### What is needed
Output each record below exactly. No images go in the copy.

### Source material

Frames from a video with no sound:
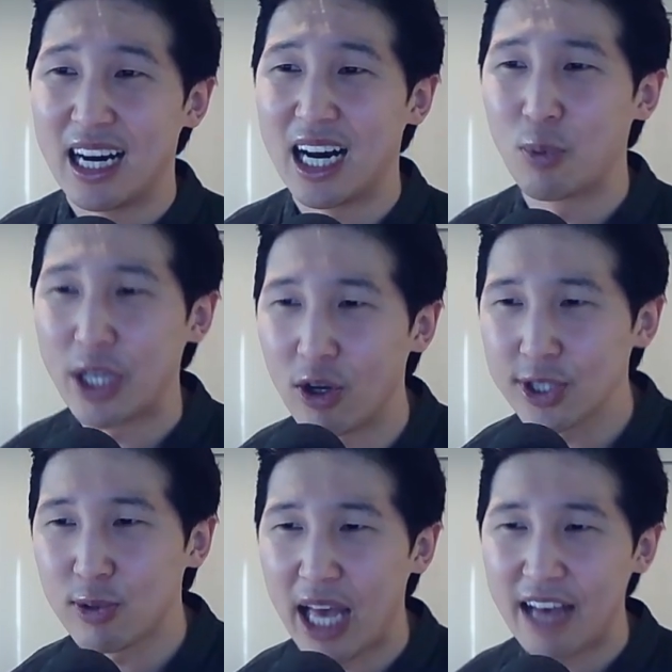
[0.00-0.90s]
We
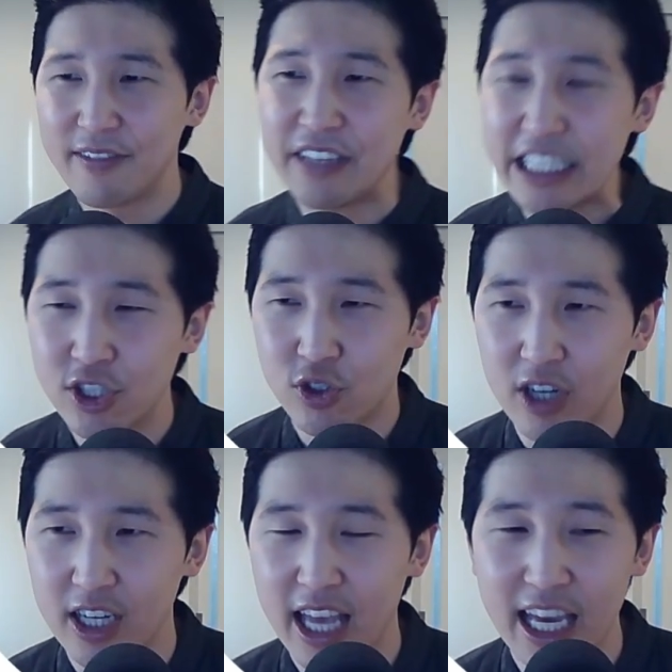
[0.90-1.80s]
also have
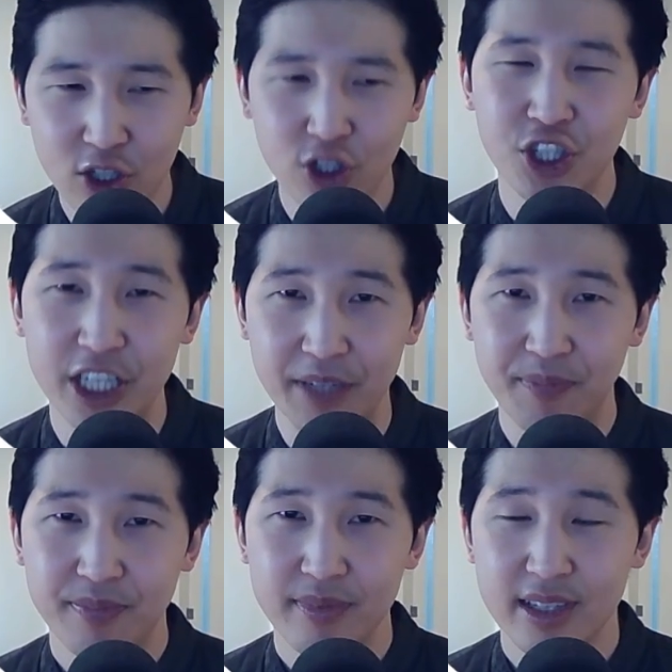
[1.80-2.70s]
Vistra Energy,
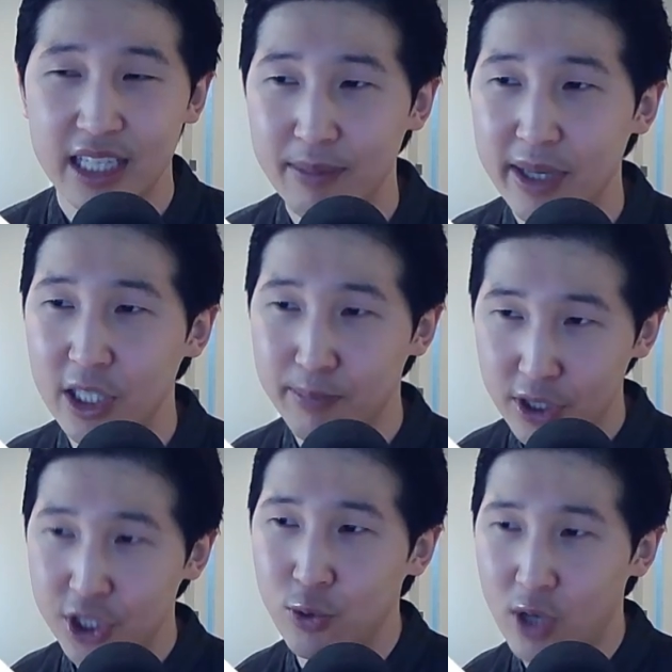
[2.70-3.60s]
and I'm about to
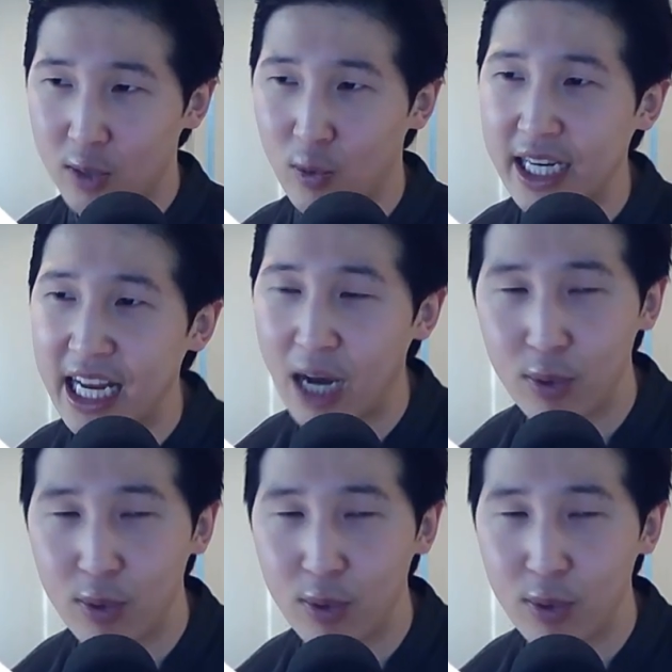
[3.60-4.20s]
put you on right now.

### Finished task
Frames from a video with no sound:
[0.00-0.90s]
We
[0.90-1.80s]
also have
[1.80-2.70s]
Vistra Energy,
[2.70-3.60s]
and I'm about to
[3.60-4.20s]
put you on right now.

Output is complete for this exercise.